141 - Survey of provider's knowledge and perceptions of Hydroxyurea as a treatment for Sickle Cell disease.
Sunday, April 24, 2022
3:30 PM – 6:00 PM US MT
Poster Number: 141 Publication Number: 141.304
Jonathan N. Hooshmand, New York Department of Health, Schenectady, NY, United States; Paloma Luisi, New York State Department of Health, Albany, NY, United States; Lindsay Cogan, Office of Quality and Patient Safety, NYSDOH, Albany, NY, United States; Marcy Stein-Albert, Icahn School of Medicine at Mount Sinai, Jamaica, NY, United States; Jean-Bernard Poulard, Icahn School of Medicine at Mount Sinai, Jamaica, NY, United States; Kenneth Rivlin, NYC Health+Hospitals/Jacobi, Bronx, NY, United States
Evaluation Specialist III New York Department of Health Schenectady, New York, United States
Background: Children represent 40% of the Medicaid Sickle Cell disease (SCD) population and the majority (70%) live in New York City (New York State Medicaid Data warehouse, n.d.). Previous research found that low awareness of or agreement regarding the benefits of hydroxyurea led to under prescribing of hydroxyurea (HU) or low adherence to the National Heart, Lung, and Blood Institute (NHLBI) guideline for HU treatment counseling (Lanzkron et al., 2008; Cabana et al., 2019). This survey examines provider’s knowledge and perceptions of hydroxyurea as a treatment for SCD for use in future interventions which plan to increase hydroxyurea counseling and prescribing.
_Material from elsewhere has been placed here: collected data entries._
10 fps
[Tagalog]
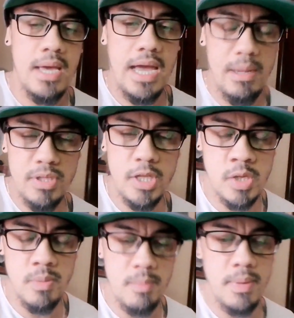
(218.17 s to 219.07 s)
Alam mo din
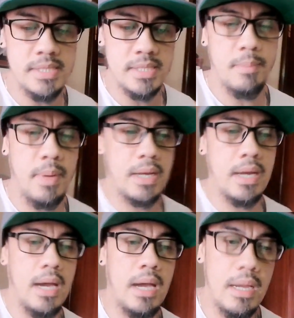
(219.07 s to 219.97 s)
sa ibang bansa
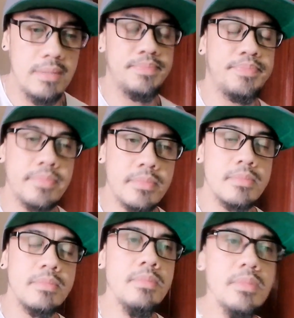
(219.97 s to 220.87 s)
pagka
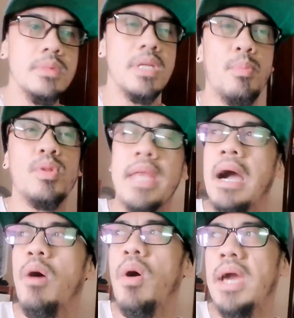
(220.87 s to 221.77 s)
nagpunta
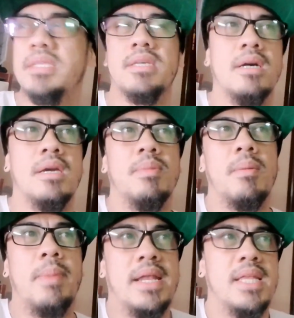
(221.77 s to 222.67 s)
ka o kahit sa
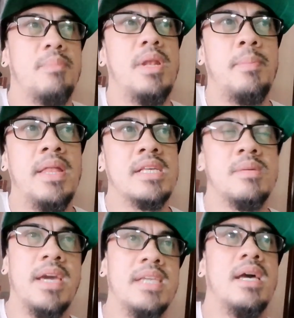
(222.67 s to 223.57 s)
ibang parte ng Pilipinas
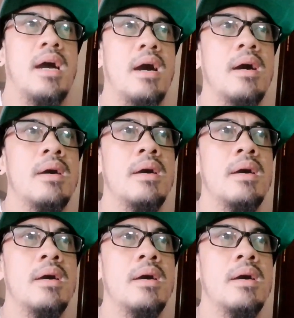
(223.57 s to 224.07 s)
na mag-isa ka,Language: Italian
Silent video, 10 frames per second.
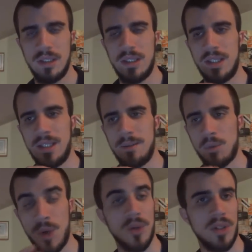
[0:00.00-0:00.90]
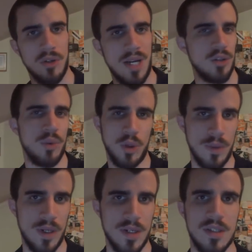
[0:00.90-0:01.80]
eh, quello di Ronaldo, quello
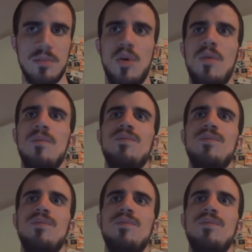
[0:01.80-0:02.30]
bellissimo,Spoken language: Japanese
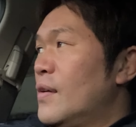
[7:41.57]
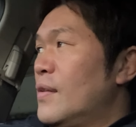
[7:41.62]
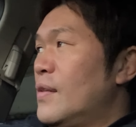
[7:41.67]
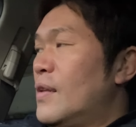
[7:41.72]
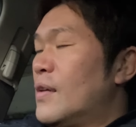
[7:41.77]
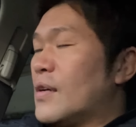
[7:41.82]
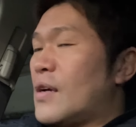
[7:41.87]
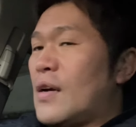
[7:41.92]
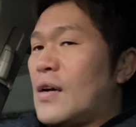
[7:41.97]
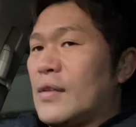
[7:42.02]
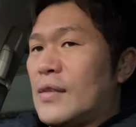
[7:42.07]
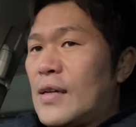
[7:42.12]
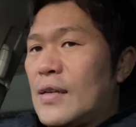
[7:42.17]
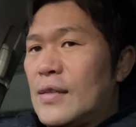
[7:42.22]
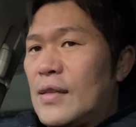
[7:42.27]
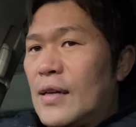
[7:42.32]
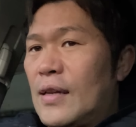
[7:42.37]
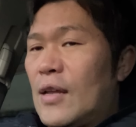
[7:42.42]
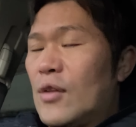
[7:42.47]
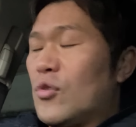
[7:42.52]
なんか語り
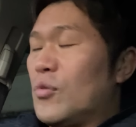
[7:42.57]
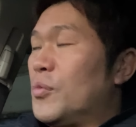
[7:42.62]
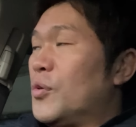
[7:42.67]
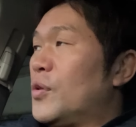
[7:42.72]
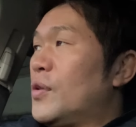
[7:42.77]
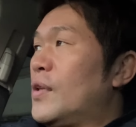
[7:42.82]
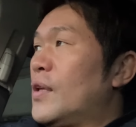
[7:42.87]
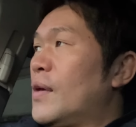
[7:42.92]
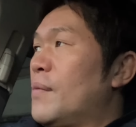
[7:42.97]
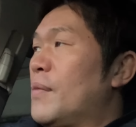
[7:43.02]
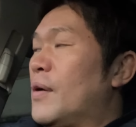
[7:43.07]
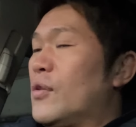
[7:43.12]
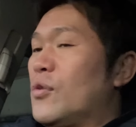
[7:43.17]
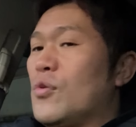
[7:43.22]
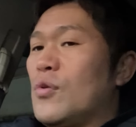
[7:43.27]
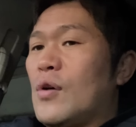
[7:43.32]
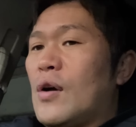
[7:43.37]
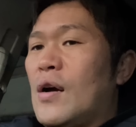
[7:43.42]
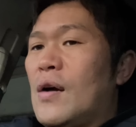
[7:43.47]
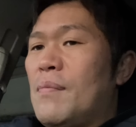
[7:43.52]
たいなと思って、まあ、
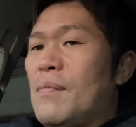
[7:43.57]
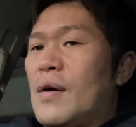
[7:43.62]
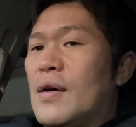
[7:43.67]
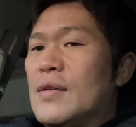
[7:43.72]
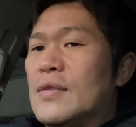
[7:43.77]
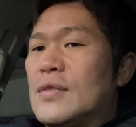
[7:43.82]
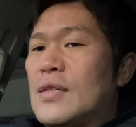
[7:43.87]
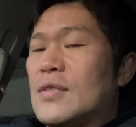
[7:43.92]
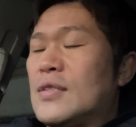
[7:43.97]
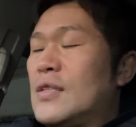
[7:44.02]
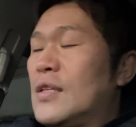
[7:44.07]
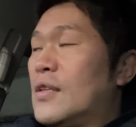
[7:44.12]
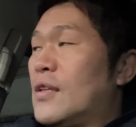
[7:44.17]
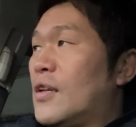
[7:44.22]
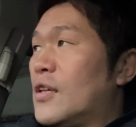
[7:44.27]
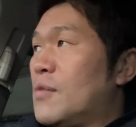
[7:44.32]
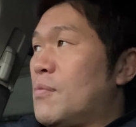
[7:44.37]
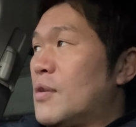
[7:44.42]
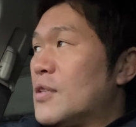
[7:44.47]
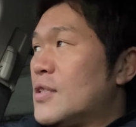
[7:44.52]
動画、まあ、させていた
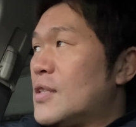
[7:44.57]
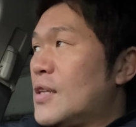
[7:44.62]
だきまし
Objective: Understand provider's baseline knowledge of hydroxyurea as a disease modifying therapy for Sickle Cell disease.
Design/Methods: The Qualtrics survey was launched from June 2021 to July 31st, 2021. A survey link was e-mailed to pediatric emergency department, pediatric primary care, and pediatric hematology physicians and clinical providers who are part of New York City’s Health and Hospitals system. There were 85 responses to the survey. Seven (7) individuals declined to participate and there were 238 non-respondents out of 330 eligible physicians and clinical providers.
Results: The survey found that 89% of ER and PCP providers who responded agreed that HU was ‘a safe and efficacious treatment for children with SCD’ and 65% agreed they had ‘a baseline knowledge and comfort around HU’. However, only 37% ‘feel it is within their role to recommend HU’ and 25% ‘feel confident in [their] my ability to counsel and advise patients and their families on HU’. Only 57% agreed that ‘HU should be recommended to all children with SCD’ and 29% neither agreed nor disagreed with that statement. Only 35% agreed when asked if they ‘know how to identify potential adverse reactions for patients on HU’ and 26% agreed that they ‘know how to monitor patients on HU’. When asked if they had ‘fears or concerns about cancer, birth defects, infertility, and the uncertainty of long-term risks of HU’; 24% agreed, 35% were neutral, and 37% disagreed with the statement.Conclusion(s): The initial findings from this survey indicate that there is familiarity with HU as a treatment for SCD but there is also uncertainty. This may indicate a lack of knowledge even though HU has been a treatment guideline for SCD for over a decade. Lack of confidence about the ability to counsel patients and fears about the long-term risks of HU indicate a need for provider education on HU given that there is no evidence of long-term risks associated with HU use from previous clinical trials.